The answer must be a word-for-word copy of the records below, with every picture left out.

**EXERCISE DATA**
· · · · ·
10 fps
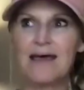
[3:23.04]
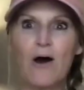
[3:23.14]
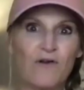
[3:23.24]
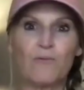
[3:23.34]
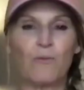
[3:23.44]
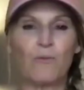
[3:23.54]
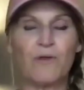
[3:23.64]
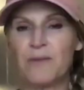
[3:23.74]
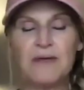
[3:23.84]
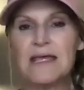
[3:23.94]
over
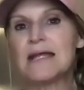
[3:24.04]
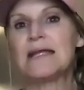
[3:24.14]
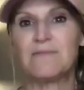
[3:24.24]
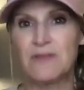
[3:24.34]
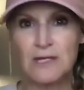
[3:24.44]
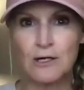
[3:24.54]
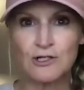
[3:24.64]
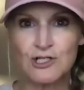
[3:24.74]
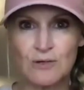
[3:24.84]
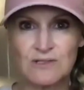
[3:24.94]
when the beginning of the
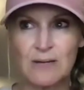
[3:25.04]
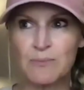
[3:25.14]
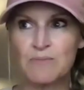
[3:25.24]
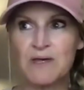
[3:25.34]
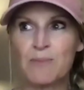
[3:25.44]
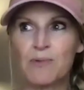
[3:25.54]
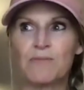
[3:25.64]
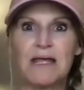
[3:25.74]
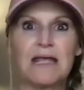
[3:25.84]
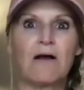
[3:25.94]
year shows up and people are
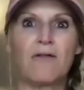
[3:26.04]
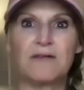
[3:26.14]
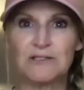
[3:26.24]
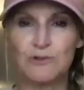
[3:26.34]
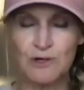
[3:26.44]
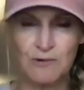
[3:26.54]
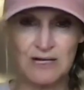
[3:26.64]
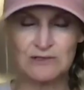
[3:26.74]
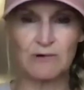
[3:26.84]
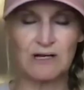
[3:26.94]
making all these New
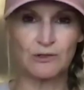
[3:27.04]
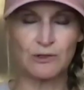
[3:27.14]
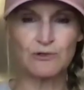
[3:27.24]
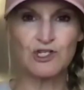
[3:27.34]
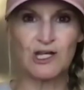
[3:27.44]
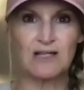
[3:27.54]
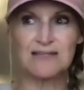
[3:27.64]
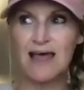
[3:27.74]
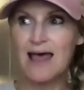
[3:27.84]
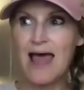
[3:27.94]
Year
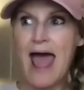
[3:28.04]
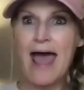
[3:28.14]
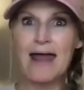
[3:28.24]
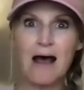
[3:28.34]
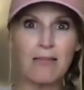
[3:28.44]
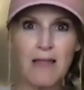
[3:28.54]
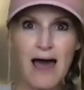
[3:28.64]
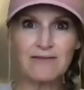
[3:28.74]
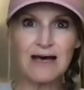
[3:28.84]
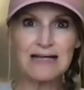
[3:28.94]
resolutions. And a
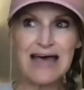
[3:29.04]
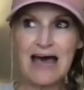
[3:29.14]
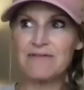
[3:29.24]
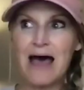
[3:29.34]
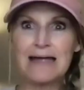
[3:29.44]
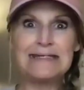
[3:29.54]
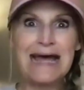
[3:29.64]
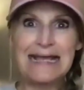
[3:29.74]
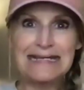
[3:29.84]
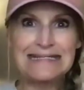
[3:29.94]
lot of us have a
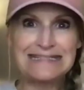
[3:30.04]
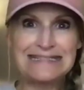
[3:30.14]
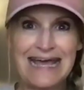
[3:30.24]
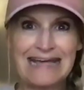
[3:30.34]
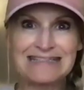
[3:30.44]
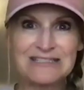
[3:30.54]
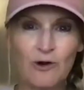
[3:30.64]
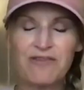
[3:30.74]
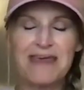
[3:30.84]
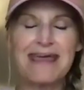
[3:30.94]
90-day
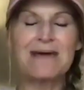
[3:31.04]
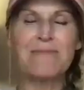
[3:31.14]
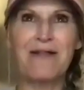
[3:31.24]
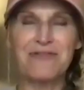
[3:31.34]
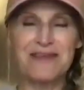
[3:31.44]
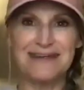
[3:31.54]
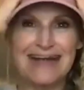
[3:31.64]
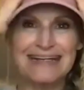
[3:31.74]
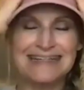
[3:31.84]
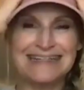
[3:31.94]
story. Think about the
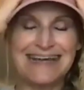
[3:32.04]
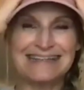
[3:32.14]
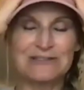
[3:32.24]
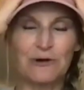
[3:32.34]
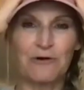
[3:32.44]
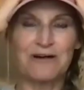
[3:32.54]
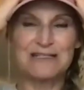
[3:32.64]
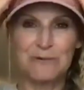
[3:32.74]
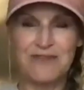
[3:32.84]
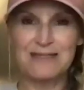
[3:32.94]
90-day
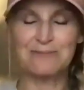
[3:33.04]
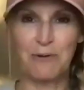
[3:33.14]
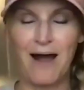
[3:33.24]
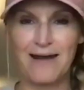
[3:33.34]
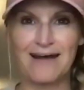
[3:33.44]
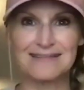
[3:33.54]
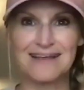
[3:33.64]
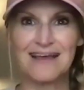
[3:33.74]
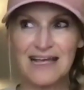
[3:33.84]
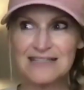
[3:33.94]
stories with this product.
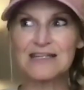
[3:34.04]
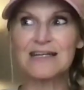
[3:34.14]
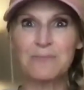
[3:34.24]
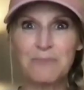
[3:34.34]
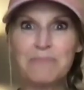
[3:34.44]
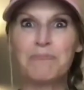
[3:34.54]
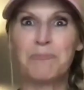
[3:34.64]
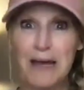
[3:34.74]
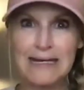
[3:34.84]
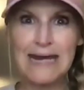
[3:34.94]
It's going to be
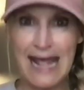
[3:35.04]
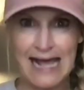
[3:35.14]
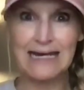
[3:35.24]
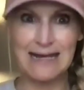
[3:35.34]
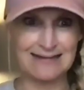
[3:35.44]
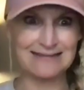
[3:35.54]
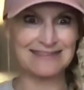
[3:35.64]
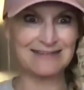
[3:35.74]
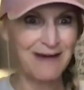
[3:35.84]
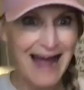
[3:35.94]

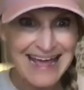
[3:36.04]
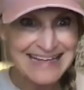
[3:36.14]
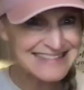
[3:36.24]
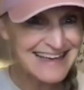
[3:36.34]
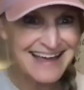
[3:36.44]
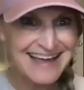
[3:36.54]
bananas, right?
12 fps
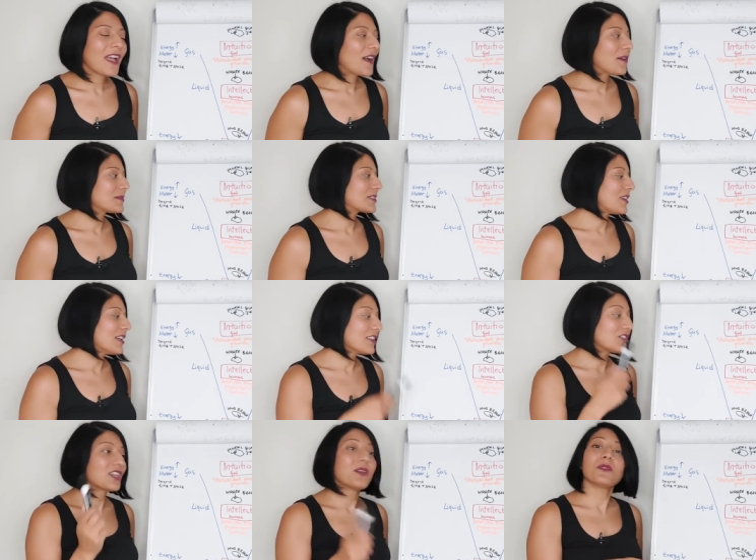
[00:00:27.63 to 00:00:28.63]
Um, so I'm going
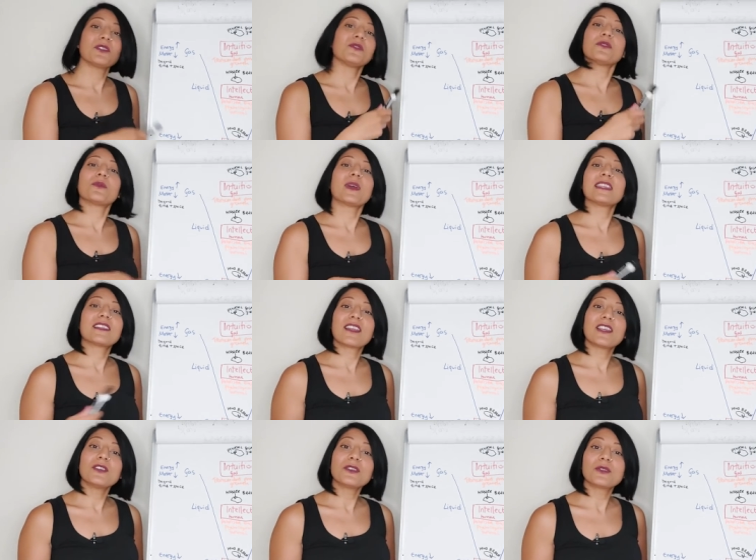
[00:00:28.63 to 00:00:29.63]
to share with you the way that
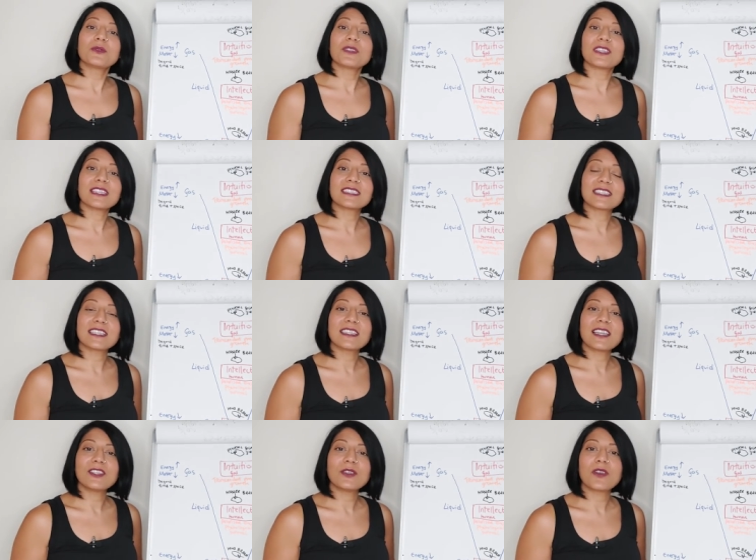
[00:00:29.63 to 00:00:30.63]
I look at all of this. And,
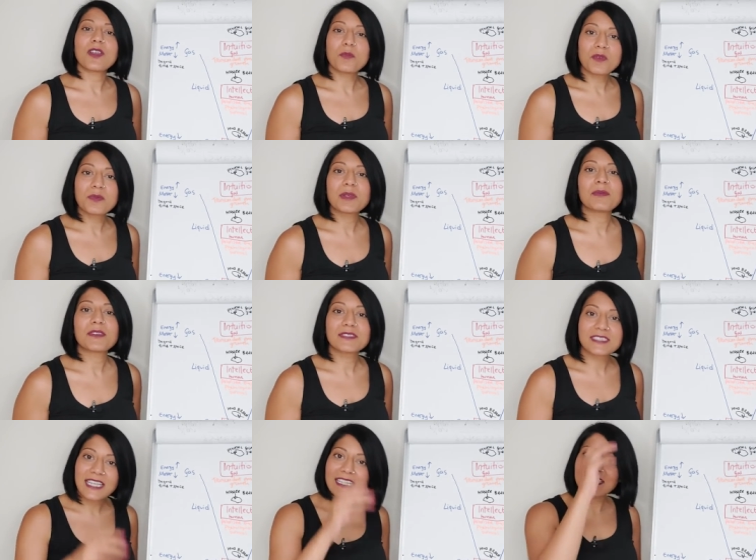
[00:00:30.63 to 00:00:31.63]
and, you know, a number of people have
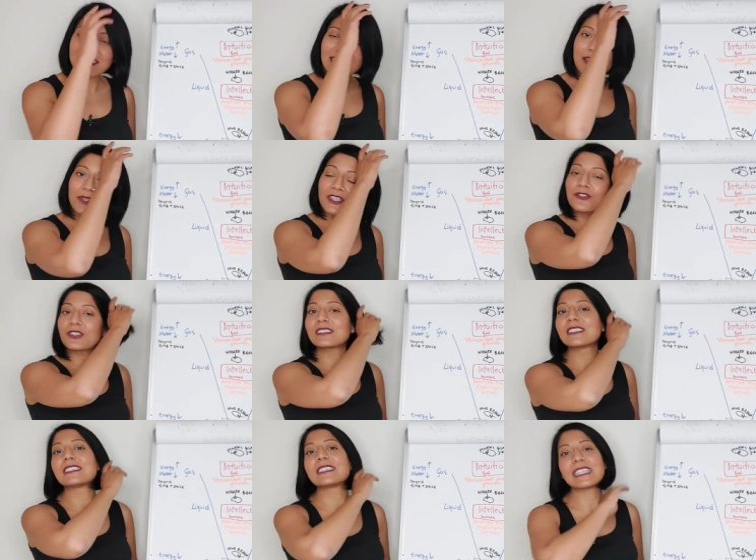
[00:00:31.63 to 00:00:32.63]
said that they are
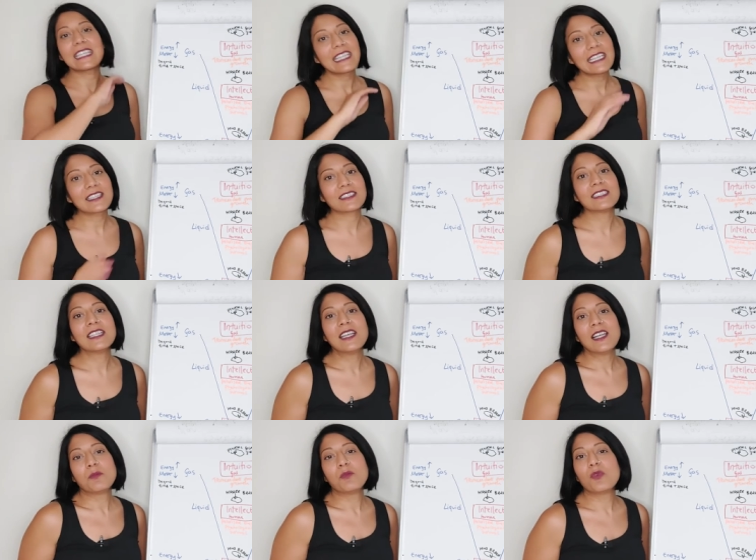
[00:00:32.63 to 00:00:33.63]
interested to hear
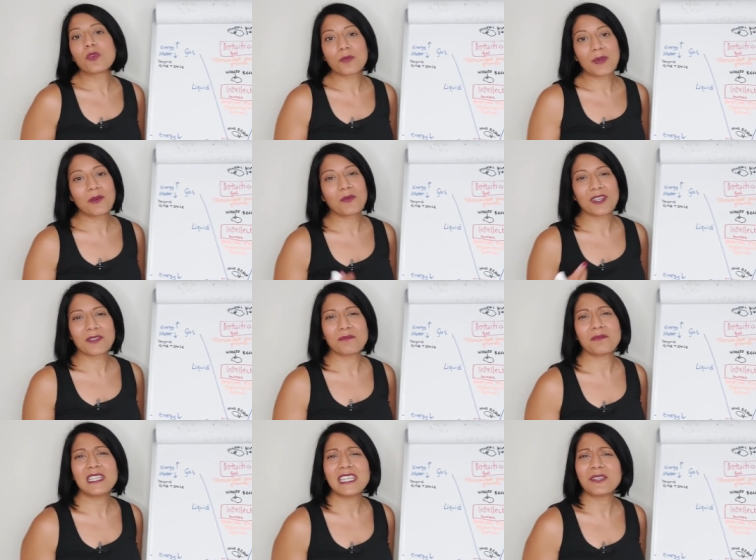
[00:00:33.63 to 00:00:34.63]
more about what I
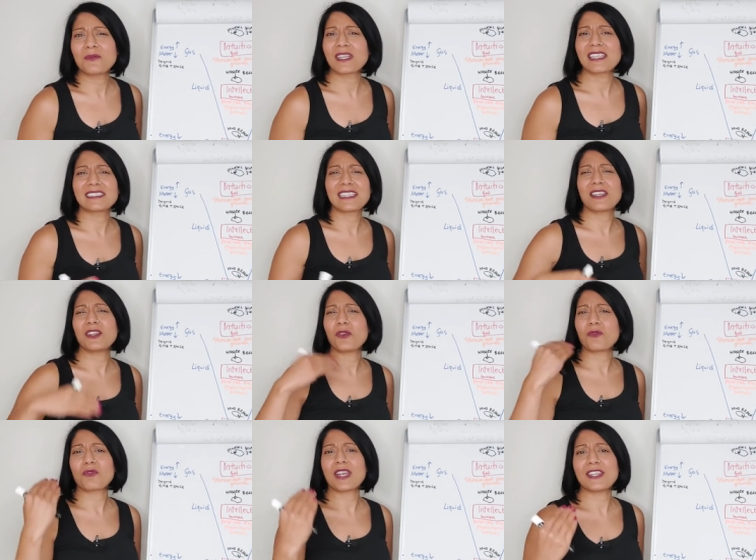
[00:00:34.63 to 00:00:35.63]
mean when I say, you know,
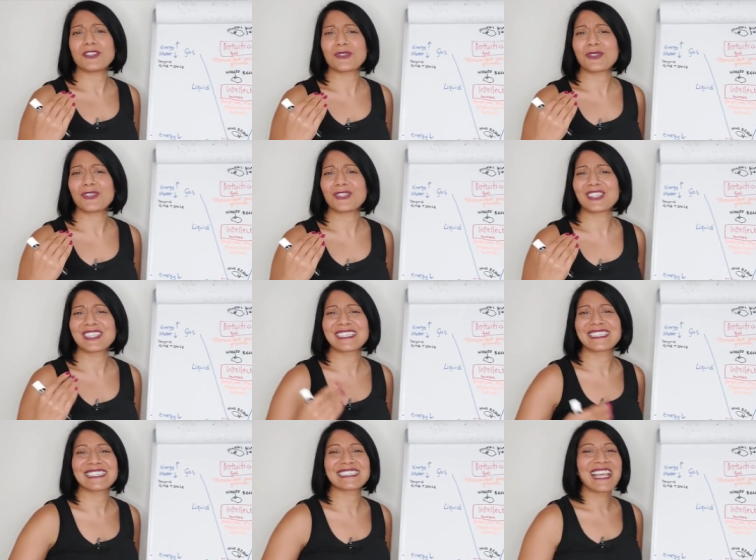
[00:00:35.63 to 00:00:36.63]
raise your
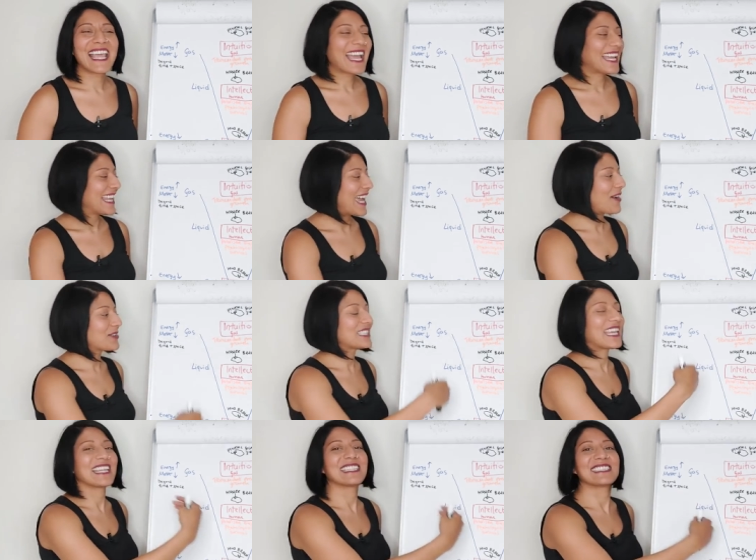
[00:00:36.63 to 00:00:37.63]
consciousness and how
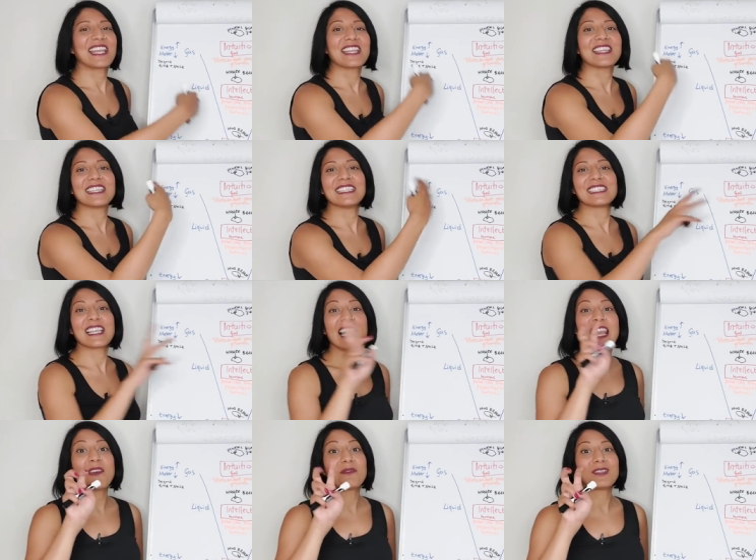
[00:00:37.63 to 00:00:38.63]
to ascend these
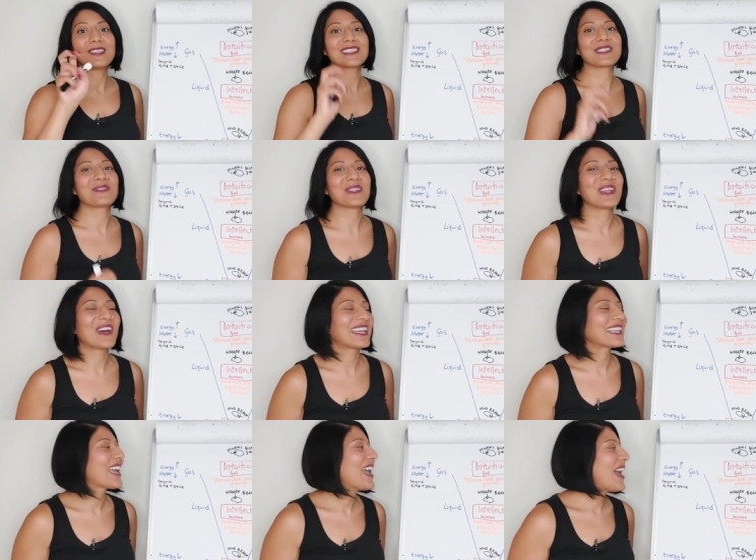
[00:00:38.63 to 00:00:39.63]
levels, if you like.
· · · · ·
**TASK RESULT**
10 fps
[3:23.04]
[3:23.14]
[3:23.24]
[3:23.34]
[3:23.44]
[3:23.54]
[3:23.64]
[3:23.74]
[3:23.84]
[3:23.94]
over
[3:24.04]
[3:24.14]
[3:24.24]
[3:24.34]
[3:24.44]
[3:24.54]
[3:24.64]
[3:24.74]
[3:24.84]
[3:24.94]
when the beginning of the
[3:25.04]
[3:25.14]
[3:25.24]
[3:25.34]
[3:25.44]
[3:25.54]
[3:25.64]
[3:25.74]
[3:25.84]
[3:25.94]
year shows up and people are
[3:26.04]
[3:26.14]
[3:26.24]
[3:26.34]
[3:26.44]
[3:26.54]
[3:26.64]
[3:26.74]
[3:26.84]
[3:26.94]
making all these New
[3:27.04]
[3:27.14]
[3:27.24]
[3:27.34]
[3:27.44]
[3:27.54]
[3:27.64]
[3:27.74]
[3:27.84]
[3:27.94]
Year
[3:28.04]
[3:28.14]
[3:28.24]
[3:28.34]
[3:28.44]
[3:28.54]
[3:28.64]
[3:28.74]
[3:28.84]
[3:28.94]
resolutions. And a
[3:29.04]
[3:29.14]
[3:29.24]
[3:29.34]
[3:29.44]
[3:29.54]
[3:29.64]
[3:29.74]
[3:29.84]
[3:29.94]
lot of us have a
[3:30.04]
[3:30.14]
[3:30.24]
[3:30.34]
[3:30.44]
[3:30.54]
[3:30.64]
[3:30.74]
[3:30.84]
[3:30.94]
90-day
[3:31.04]
[3:31.14]
[3:31.24]
[3:31.34]
[3:31.44]
[3:31.54]
[3:31.64]
[3:31.74]
[3:31.84]
[3:31.94]
story. Think about the
[3:32.04]
[3:32.14]
[3:32.24]
[3:32.34]
[3:32.44]
[3:32.54]
[3:32.64]
[3:32.74]
[3:32.84]
[3:32.94]
90-day
[3:33.04]
[3:33.14]
[3:33.24]
[3:33.34]
[3:33.44]
[3:33.54]
[3:33.64]
[3:33.74]
[3:33.84]
[3:33.94]
stories with this product.
[3:34.04]
[3:34.14]
[3:34.24]
[3:34.34]
[3:34.44]
[3:34.54]
[3:34.64]
[3:34.74]
[3:34.84]
[3:34.94]
It's going to be
[3:35.04]
[3:35.14]
[3:35.24]
[3:35.34]
[3:35.44]
[3:35.54]
[3:35.64]
[3:35.74]
[3:35.84]
[3:35.94]

[3:36.04]
[3:36.14]
[3:36.24]
[3:36.34]
[3:36.44]
[3:36.54]
bananas, right?
12 fps
[00:00:27.63 to 00:00:28.63]
Um, so I'm going
[00:00:28.63 to 00:00:29.63]
to share with you the way that
[00:00:29.63 to 00:00:30.63]
I look at all of this. And,
[00:00:30.63 to 00:00:31.63]
and, you know, a number of people have
[00:00:31.63 to 00:00:32.63]
said that they are
[00:00:32.63 to 00:00:33.63]
interested to hear
[00:00:33.63 to 00:00:34.63]
more about what I
[00:00:34.63 to 00:00:35.63]
mean when I say, you know,
[00:00:35.63 to 00:00:36.63]
raise your
[00:00:36.63 to 00:00:37.63]
consciousness and how
[00:00:37.63 to 00:00:38.63]
to ascend these
[00:00:38.63 to 00:00:39.63]
levels, if you like.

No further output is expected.